--- Problem description ---
Write out the records that follow exactly. Do not include pictures.

--- Available data ---
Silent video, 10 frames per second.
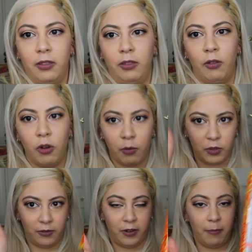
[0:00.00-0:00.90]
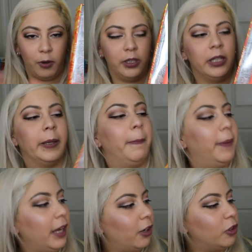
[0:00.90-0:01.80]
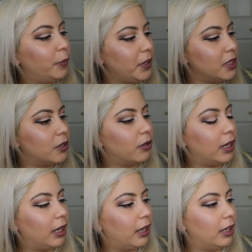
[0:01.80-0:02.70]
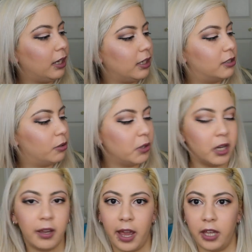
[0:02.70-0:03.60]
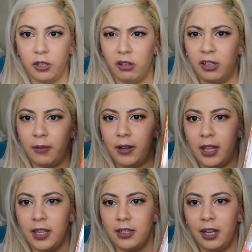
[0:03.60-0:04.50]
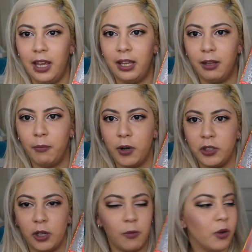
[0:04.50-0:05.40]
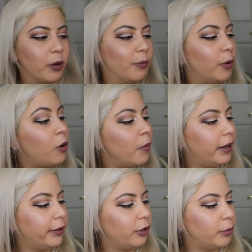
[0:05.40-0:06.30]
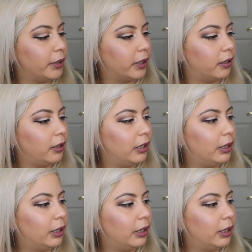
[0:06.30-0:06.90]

No es como si fuera importante, pero yo pienso que Sonia Kashuk debería de ser esta brocha como que un poco más económica.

--- Answer section ---
Silent video, 10 frames per second.
[0:00.00-0:00.90]
[0:00.90-0:01.80]
[0:01.80-0:02.70]
[0:02.70-0:03.60]
[0:03.60-0:04.50]
[0:04.50-0:05.40]
[0:05.40-0:06.30]
[0:06.30-0:06.90]

No es como si fuera importante, pero yo pienso que Sonia Kashuk debería de ser esta brocha como que un poco más económica.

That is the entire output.